-- Task instructions --
Set every entry below down once more, exactly as it stands, without images.

-- Provided material --

___

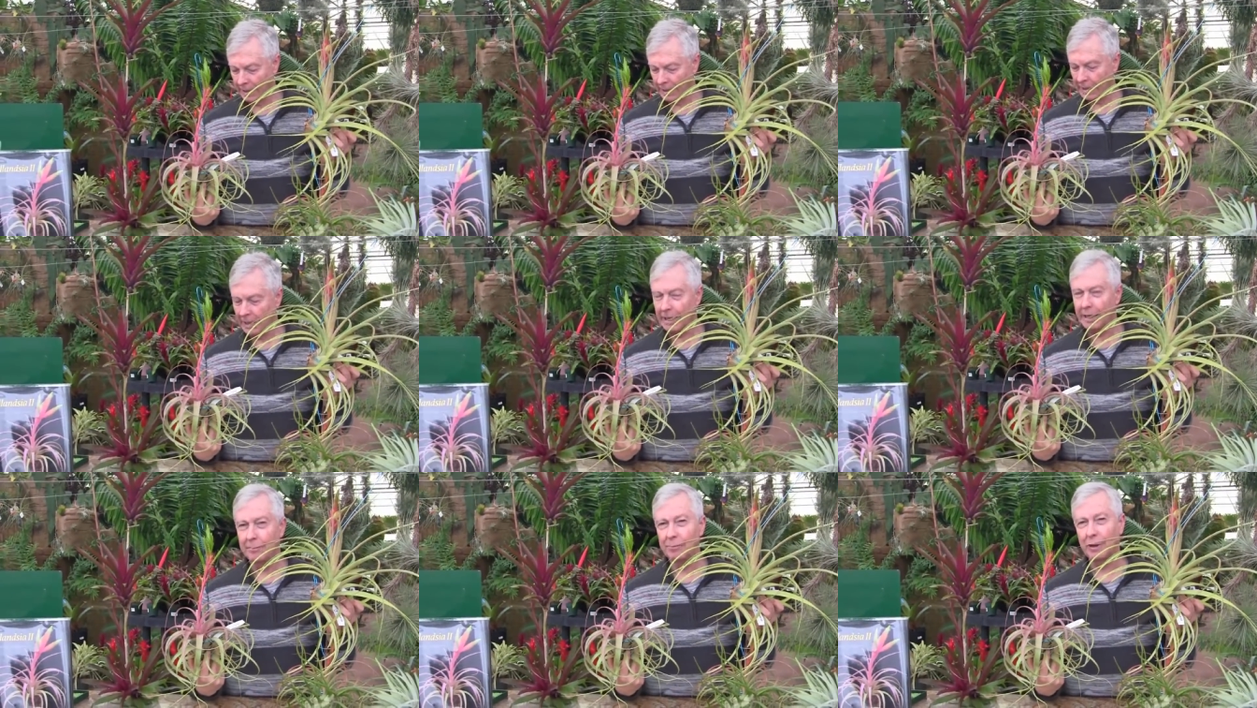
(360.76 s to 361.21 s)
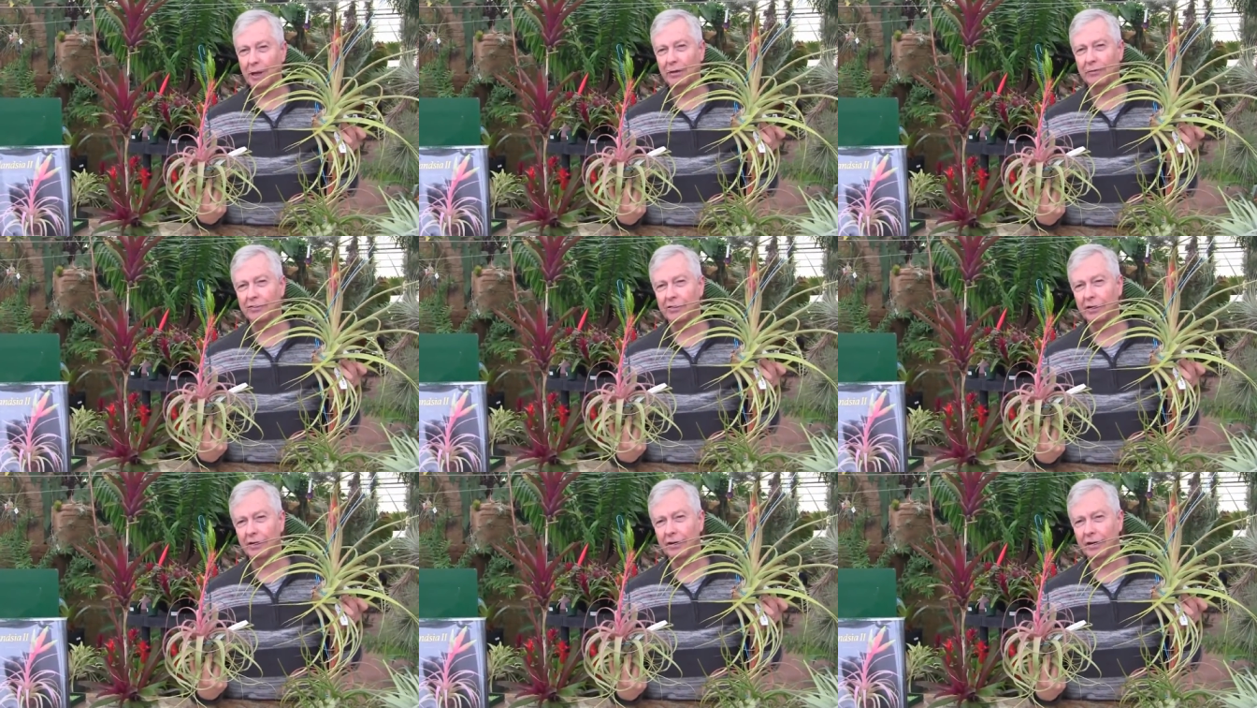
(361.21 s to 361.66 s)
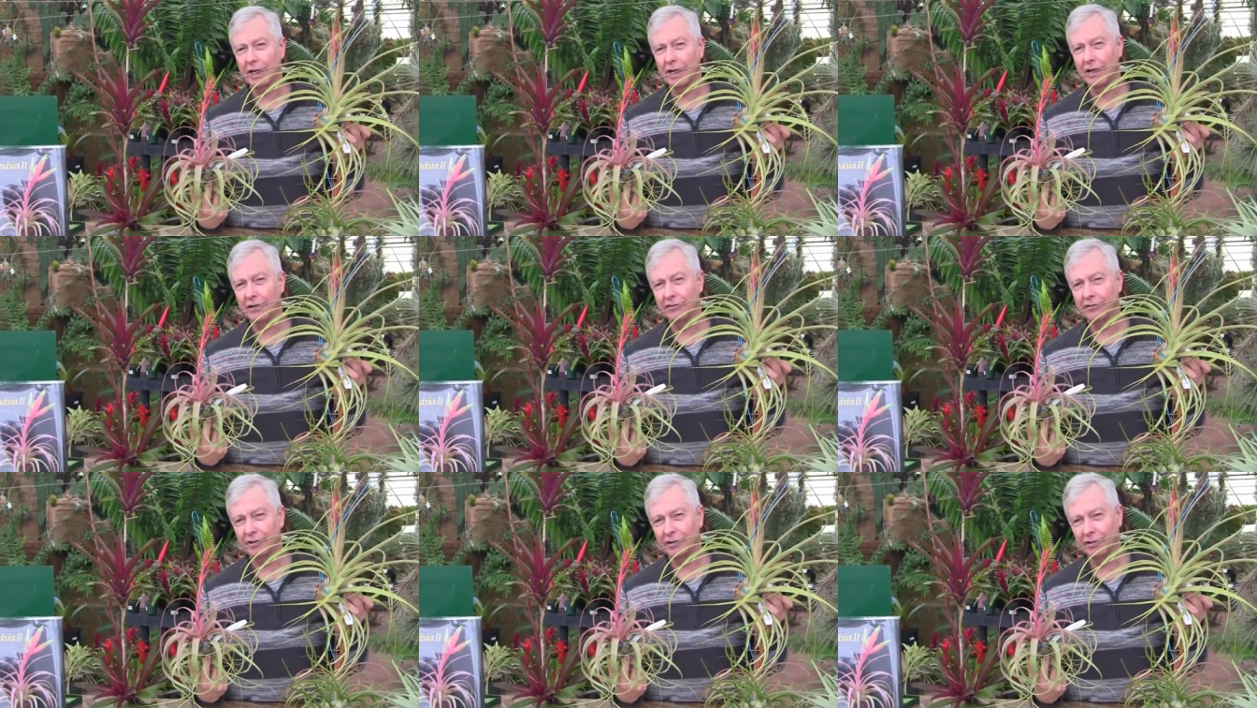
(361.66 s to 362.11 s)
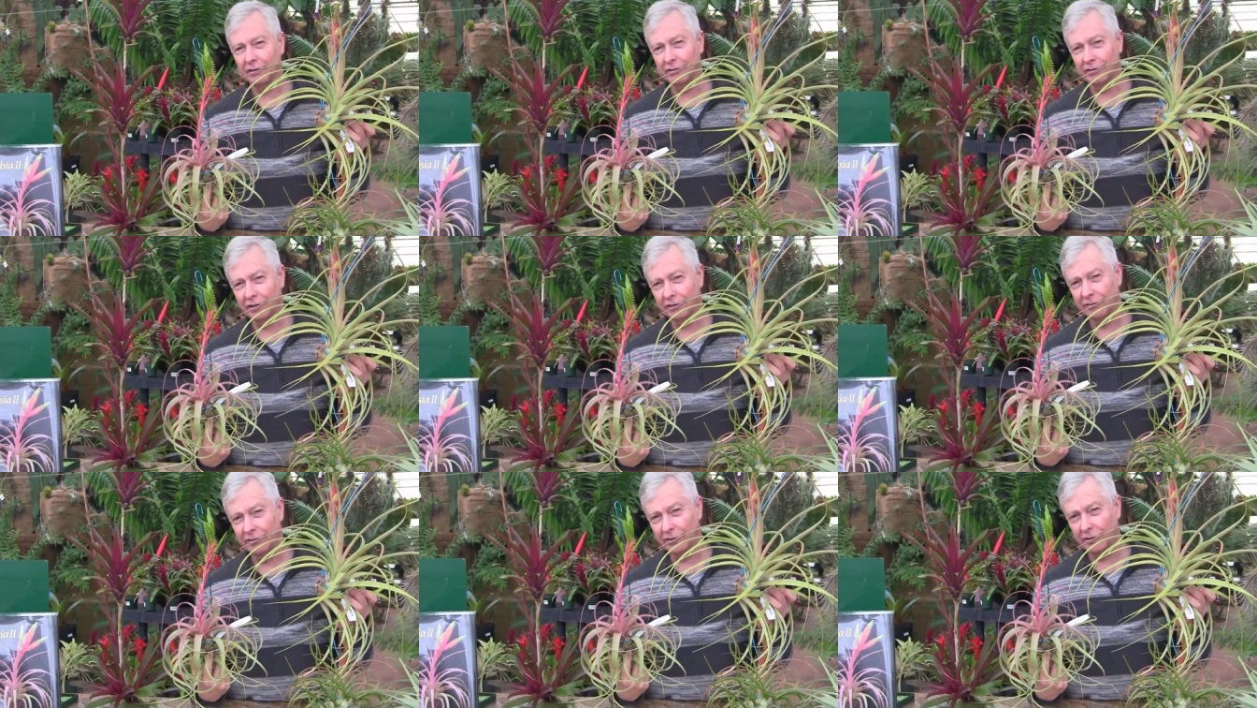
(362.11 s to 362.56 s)
And best in class
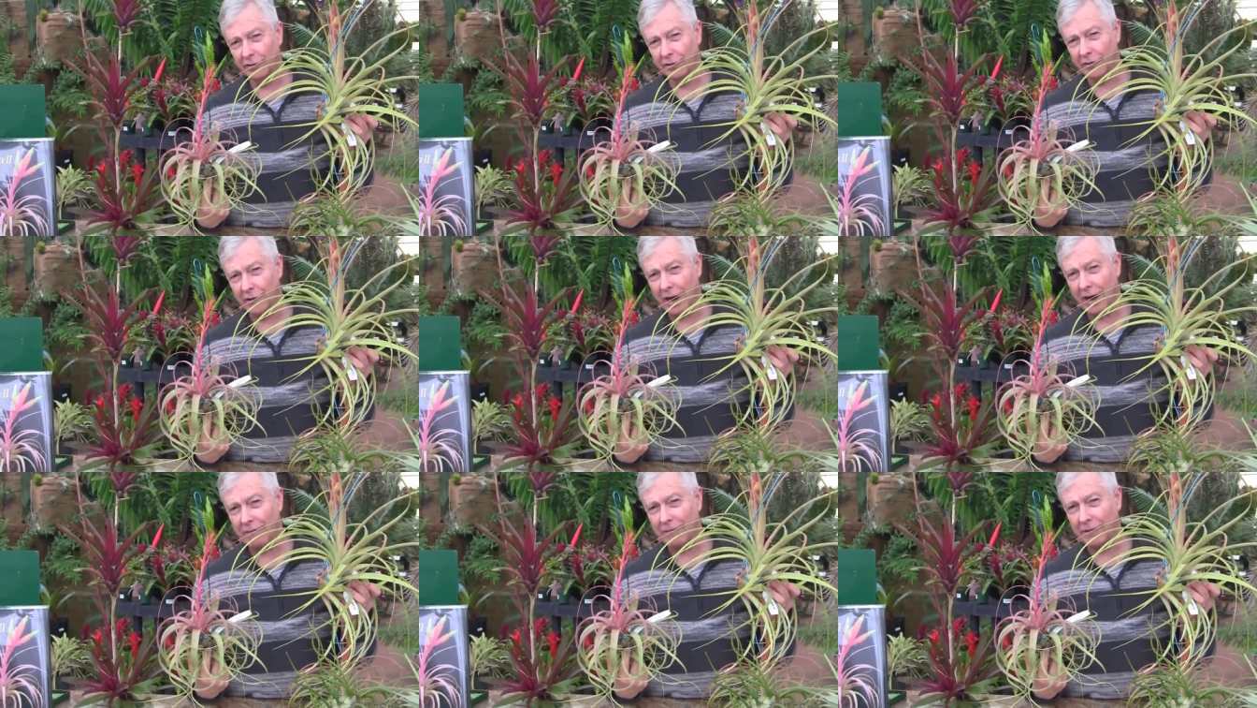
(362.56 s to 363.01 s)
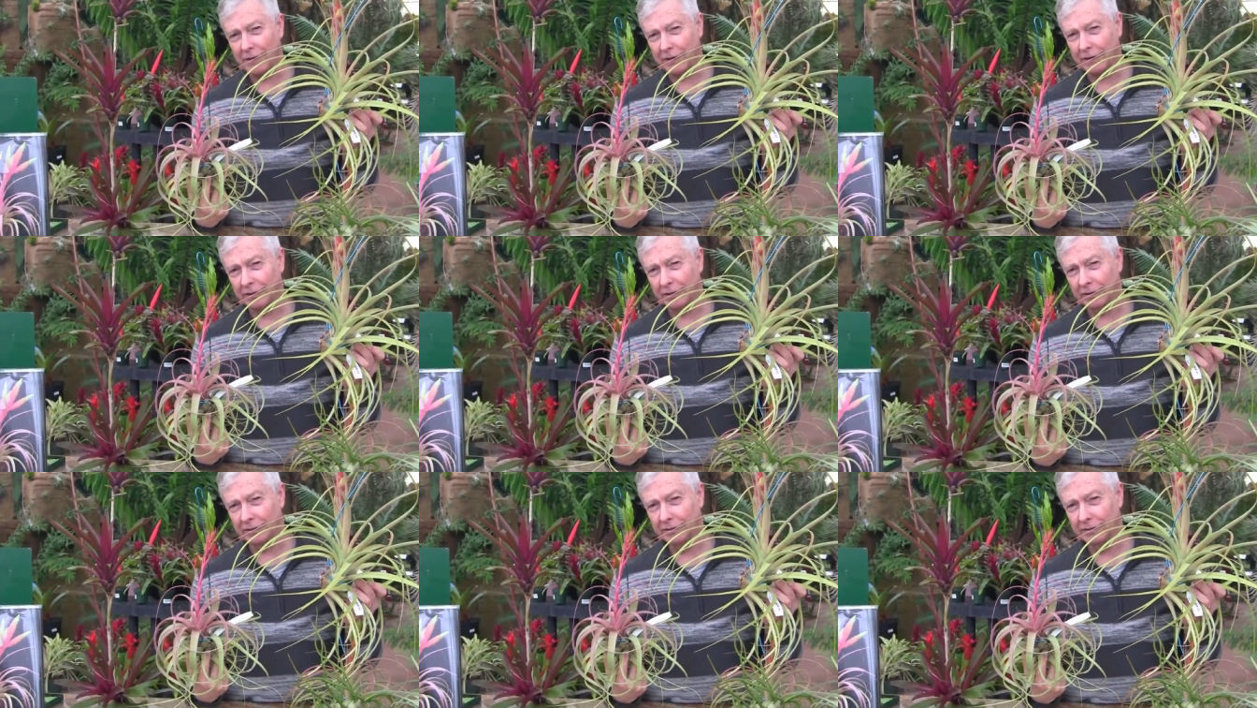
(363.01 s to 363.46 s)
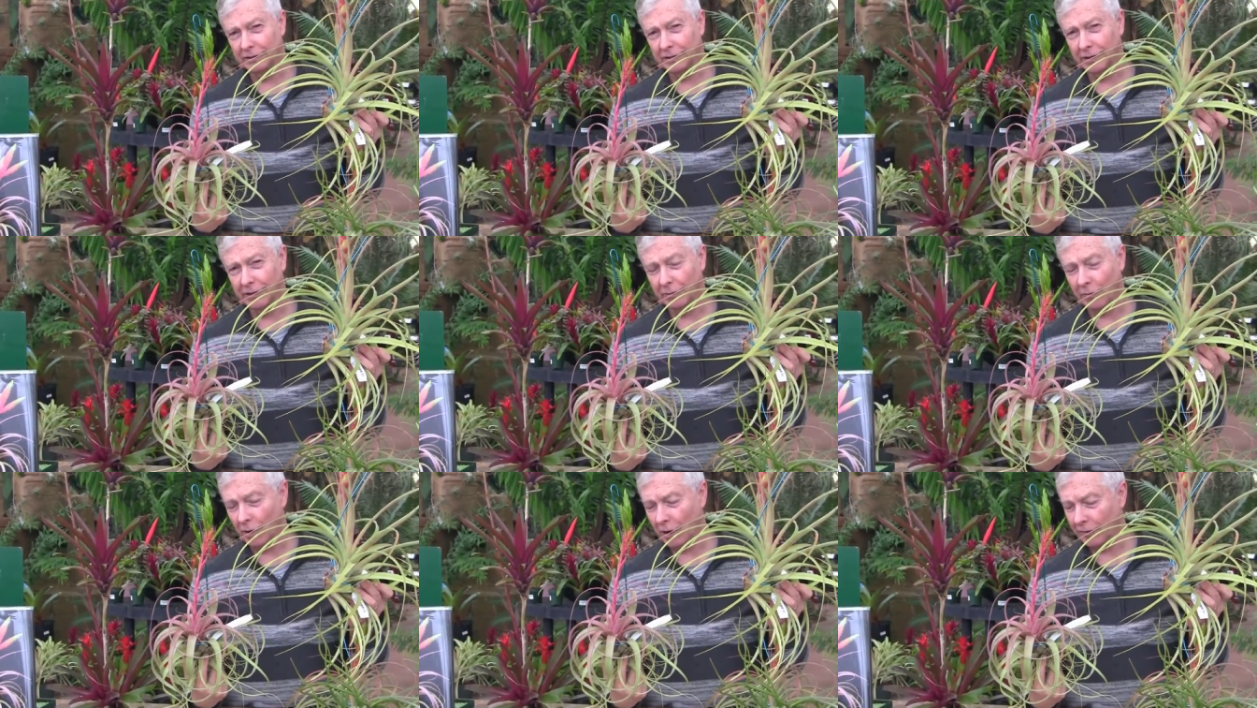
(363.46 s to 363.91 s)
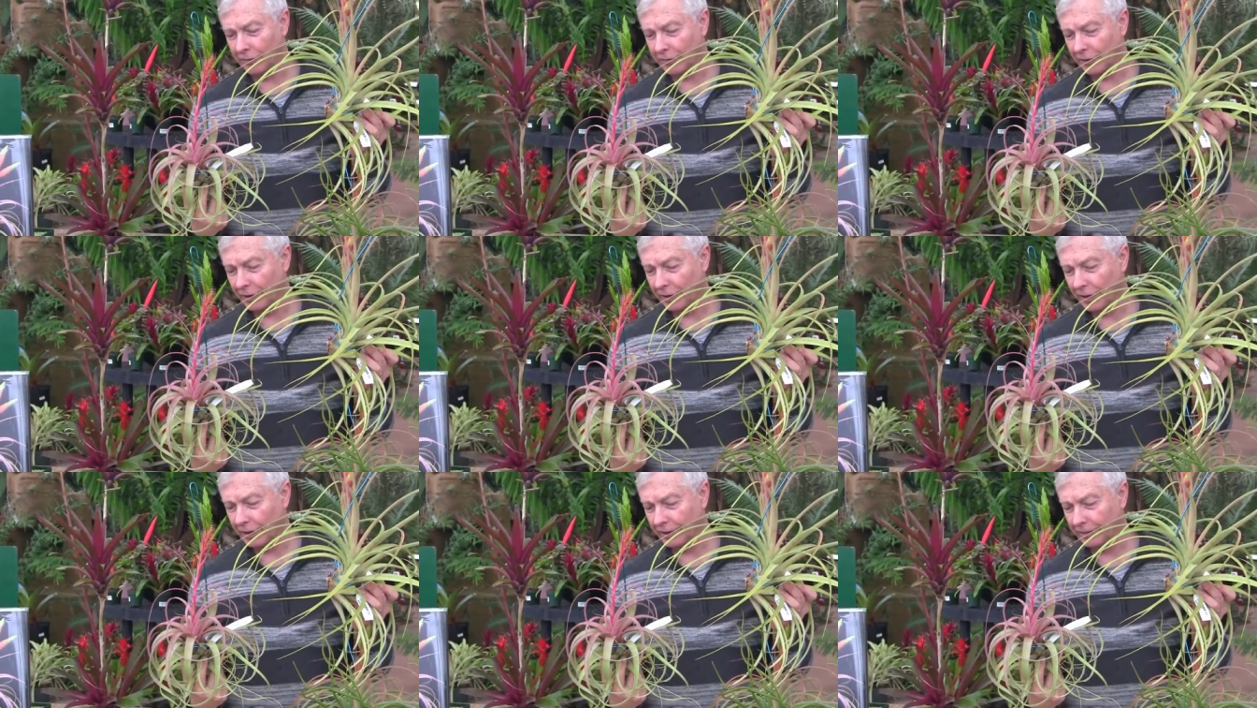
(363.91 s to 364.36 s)
is Xerographica in
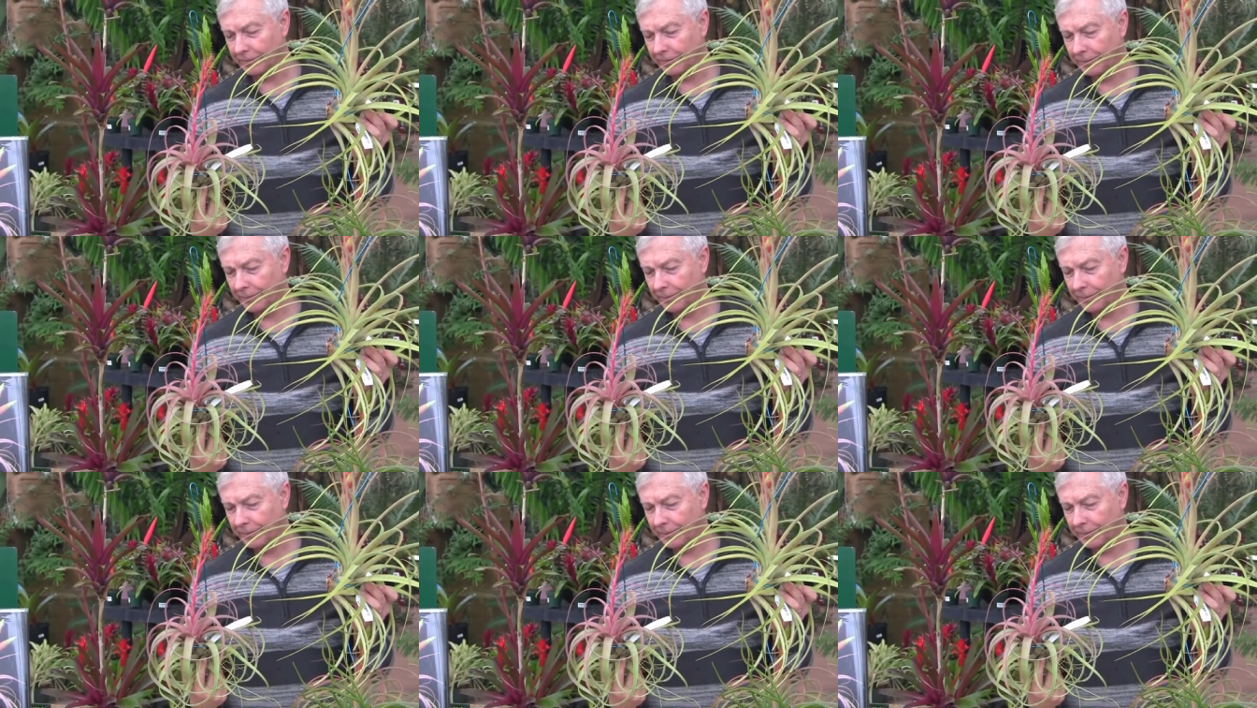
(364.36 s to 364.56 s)
Rothii.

___

-- Expected answer --
(360.76 s to 361.21 s)
(361.21 s to 361.66 s)
(361.66 s to 362.11 s)
(362.11 s to 362.56 s)
And best in class
(362.56 s to 363.01 s)
(363.01 s to 363.46 s)
(363.46 s to 363.91 s)
(363.91 s to 364.36 s)
is Xerographica in
(364.36 s to 364.56 s)
Rothii.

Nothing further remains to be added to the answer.